Assignment>
Set down each entry below exactly as written, keeping the pictures out.
════════════════
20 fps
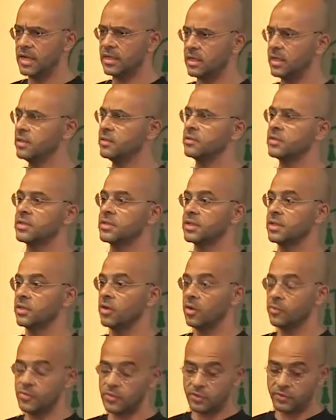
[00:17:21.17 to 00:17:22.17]
an interesting
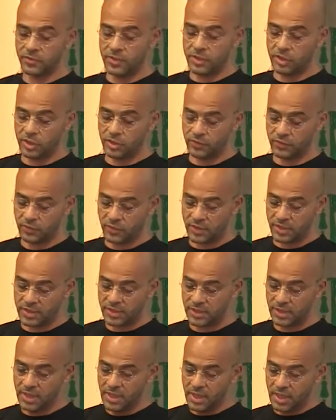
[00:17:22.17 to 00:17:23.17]
observation for
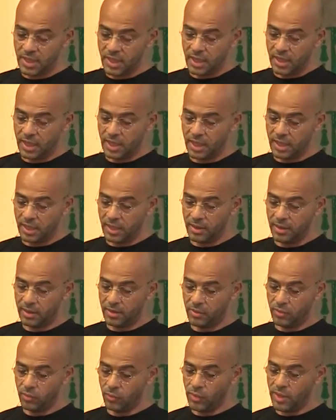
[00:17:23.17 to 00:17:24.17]
us.
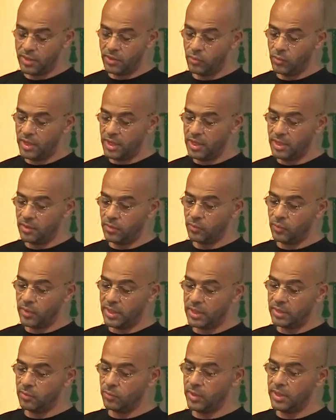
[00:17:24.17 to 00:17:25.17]
When we
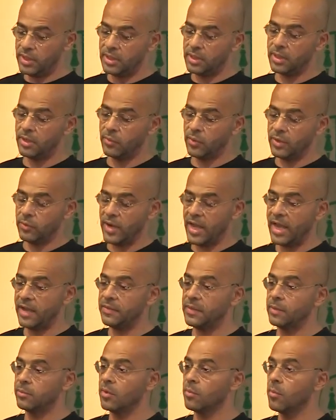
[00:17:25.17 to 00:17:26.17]

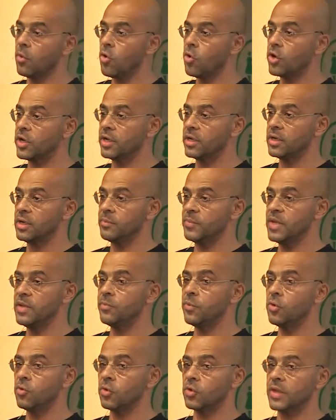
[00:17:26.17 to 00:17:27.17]
had the memorial,
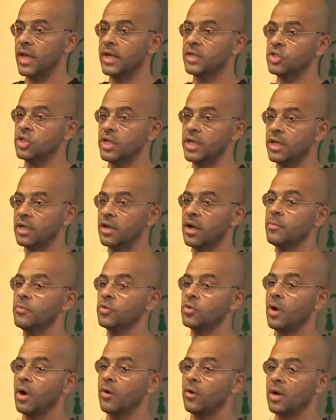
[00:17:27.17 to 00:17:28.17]
people would actually come
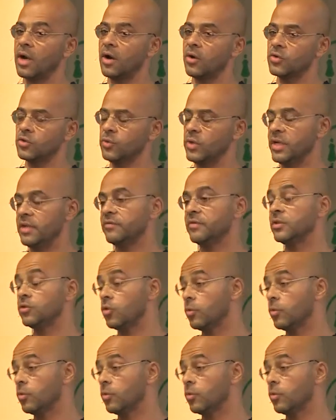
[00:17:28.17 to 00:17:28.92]
to our house. We live in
════════════════
Task output>
20 fps
[00:17:21.17 to 00:17:22.17]
an interesting
[00:17:22.17 to 00:17:23.17]
observation for
[00:17:23.17 to 00:17:24.17]
us.
[00:17:24.17 to 00:17:25.17]
When we
[00:17:25.17 to 00:17:26.17]

[00:17:26.17 to 00:17:27.17]
had the memorial,
[00:17:27.17 to 00:17:28.17]
people would actually come
[00:17:28.17 to 00:17:28.92]
to our house. We live in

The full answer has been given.